To free up and push out the hundreds of technologies developed at Tech every year, the Institute’s technology licensing team often partners with business and industry collaborators — many of them here in Georgia — helping them find better solutions to their problems and opportunities for commercialization.

In 2016, Georgia Tech was No. 2 in the state for U.S. patents, and GTRC issued 24 licenses to outside partners, including startups, for Georgia Tech innovations.

The number of Tech-affiliated startups has increased seven-fold since 2009, and Georgia Tech’s VentureLab has helped develop more than 300 startups that have attracted more than $1.1 billion in venture capital.

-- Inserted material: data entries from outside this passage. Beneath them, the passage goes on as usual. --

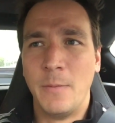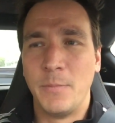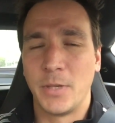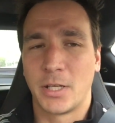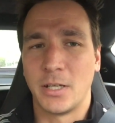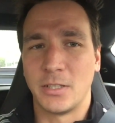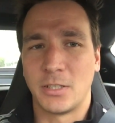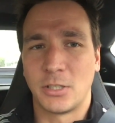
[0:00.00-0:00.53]

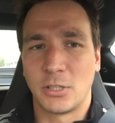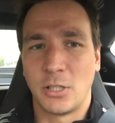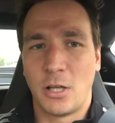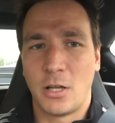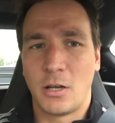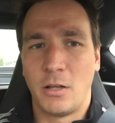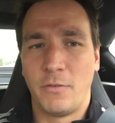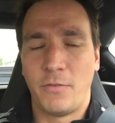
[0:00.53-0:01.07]
because there's a
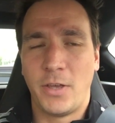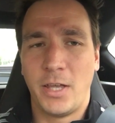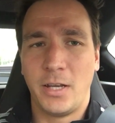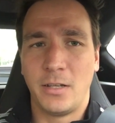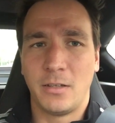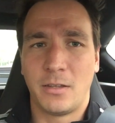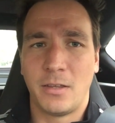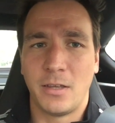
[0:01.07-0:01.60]
lot of
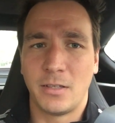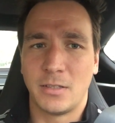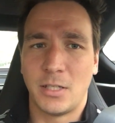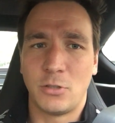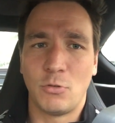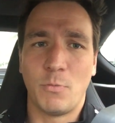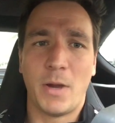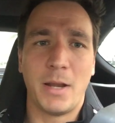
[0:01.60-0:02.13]
hidden things
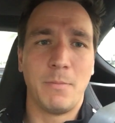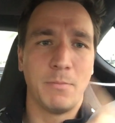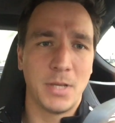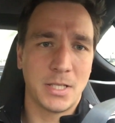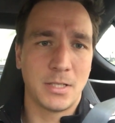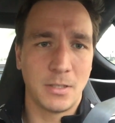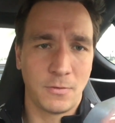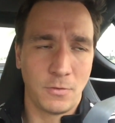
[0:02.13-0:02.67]
that you might
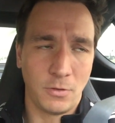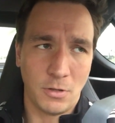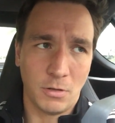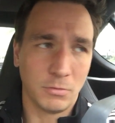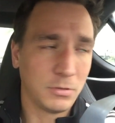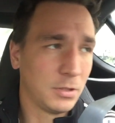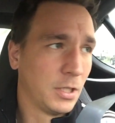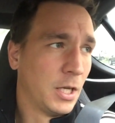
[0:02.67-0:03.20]
miss if you
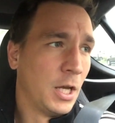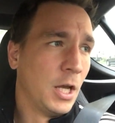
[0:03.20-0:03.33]
don't.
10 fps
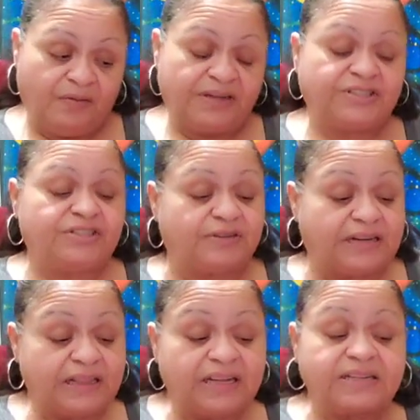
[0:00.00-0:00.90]
with
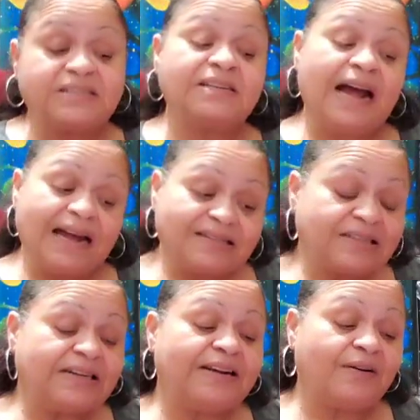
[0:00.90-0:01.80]
strength and
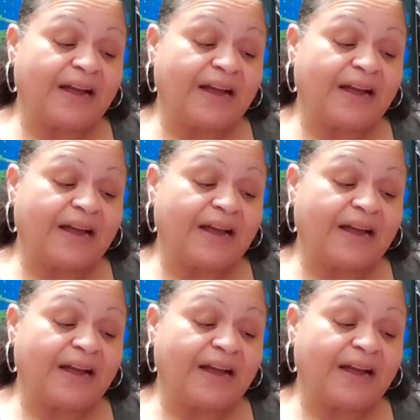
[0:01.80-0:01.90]
tenacity,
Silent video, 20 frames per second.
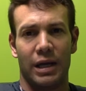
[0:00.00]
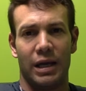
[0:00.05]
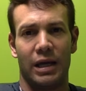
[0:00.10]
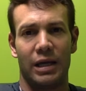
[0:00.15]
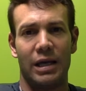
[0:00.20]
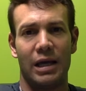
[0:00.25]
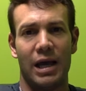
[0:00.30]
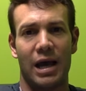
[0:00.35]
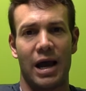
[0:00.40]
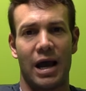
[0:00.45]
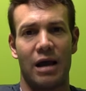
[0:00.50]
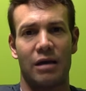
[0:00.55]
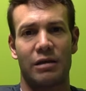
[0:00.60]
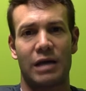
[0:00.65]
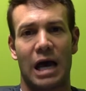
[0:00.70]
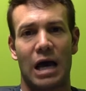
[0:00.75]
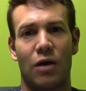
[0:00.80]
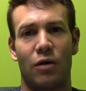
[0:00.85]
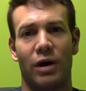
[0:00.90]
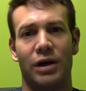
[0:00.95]
and he asked,
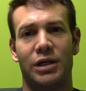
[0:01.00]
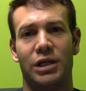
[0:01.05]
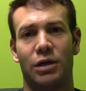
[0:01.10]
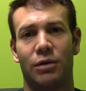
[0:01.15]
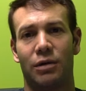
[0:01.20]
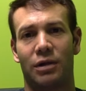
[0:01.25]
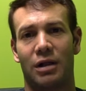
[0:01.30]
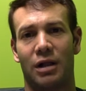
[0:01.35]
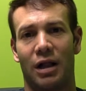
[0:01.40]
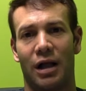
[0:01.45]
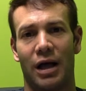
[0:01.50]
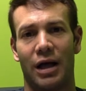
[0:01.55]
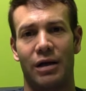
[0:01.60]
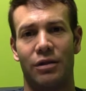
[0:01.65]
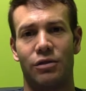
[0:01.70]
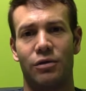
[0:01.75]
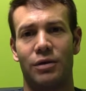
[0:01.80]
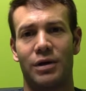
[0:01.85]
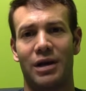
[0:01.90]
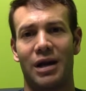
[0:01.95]
how do I deal with
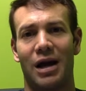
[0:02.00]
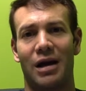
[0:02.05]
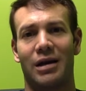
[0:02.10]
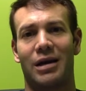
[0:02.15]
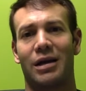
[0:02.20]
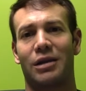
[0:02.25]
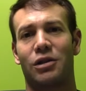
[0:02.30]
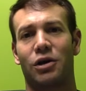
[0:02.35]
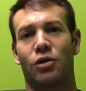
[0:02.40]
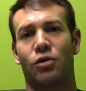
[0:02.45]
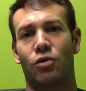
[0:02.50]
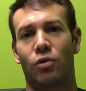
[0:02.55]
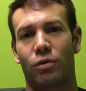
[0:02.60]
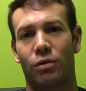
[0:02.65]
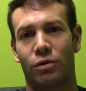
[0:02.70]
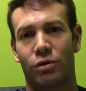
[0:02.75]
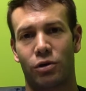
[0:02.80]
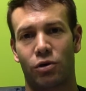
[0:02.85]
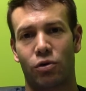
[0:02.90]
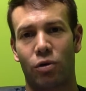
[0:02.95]
clients who cannot get the
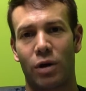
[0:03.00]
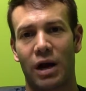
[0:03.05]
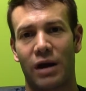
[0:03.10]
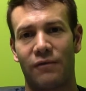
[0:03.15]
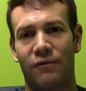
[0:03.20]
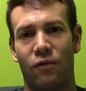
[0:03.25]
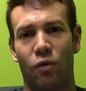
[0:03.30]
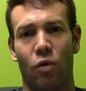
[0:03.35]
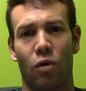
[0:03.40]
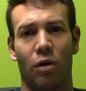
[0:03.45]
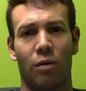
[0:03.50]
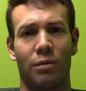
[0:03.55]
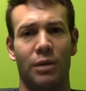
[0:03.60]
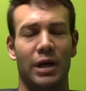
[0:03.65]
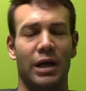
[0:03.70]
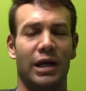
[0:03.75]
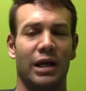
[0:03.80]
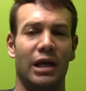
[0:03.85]
correct form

Recently, VentureLab received a $3.4 million National Science Foundation I-Corps grant to expand its work in teaching entrepreneurship.

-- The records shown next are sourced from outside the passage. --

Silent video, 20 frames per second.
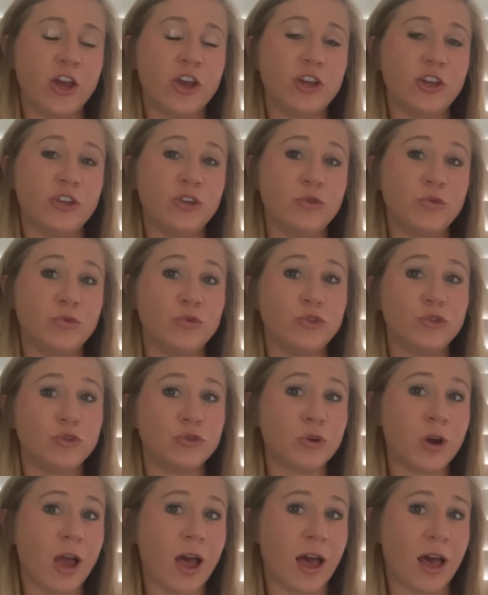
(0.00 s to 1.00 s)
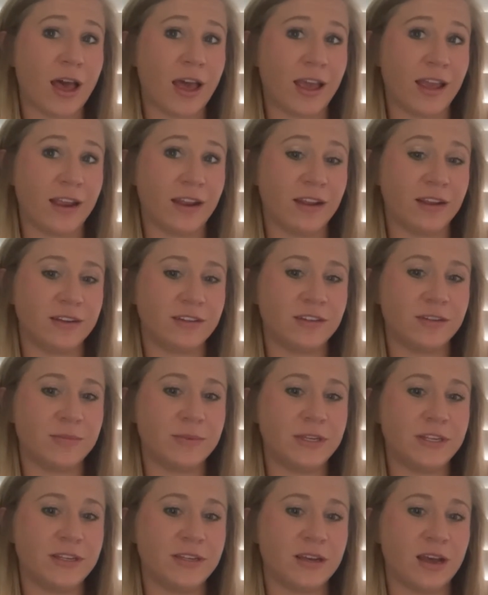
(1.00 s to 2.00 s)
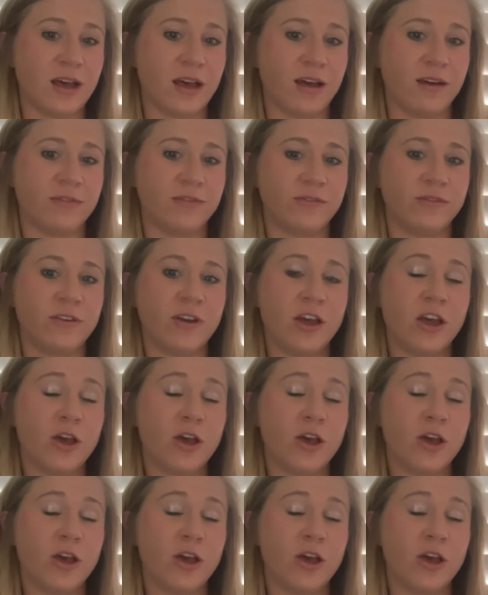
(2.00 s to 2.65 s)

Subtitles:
You tried to be tough,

Two photos, one of the Biltmore Hotel building in the evening, from West Peachtree street, and an aerial view of Techology Enterprise Park

Further expanding its innovation ecosystem in the Biltmore Hotel (left) and Technology Enterprise Park (right) are two of Georgia Tech's goals for future economic impact.

Always Looking Ahead

Any consideration of Georgia Tech’s economic impact has to look forward as well as back.

The Institute is undertaking a feasibility study on expanding Technology Enterprise Park on the west side of campus, strengthening what is already a hub for Atlanta’s fast-growing biotech industry. Also, the Georgia Tech Foundation has purchased the historic Biltmore Hotel, adjacent to Tech Square, to accommodate even more startups and innovation centers that want to take advantage of close proximity to the Institute.

These additional aspects of Tech’s unique value proposition — past and future — aren’t easily tallied up, and the results, while tangible, will never fit neatly into a spreadsheet. Still, they certainly factor in throughout the state — with an impact that is not only fiscal, but felt.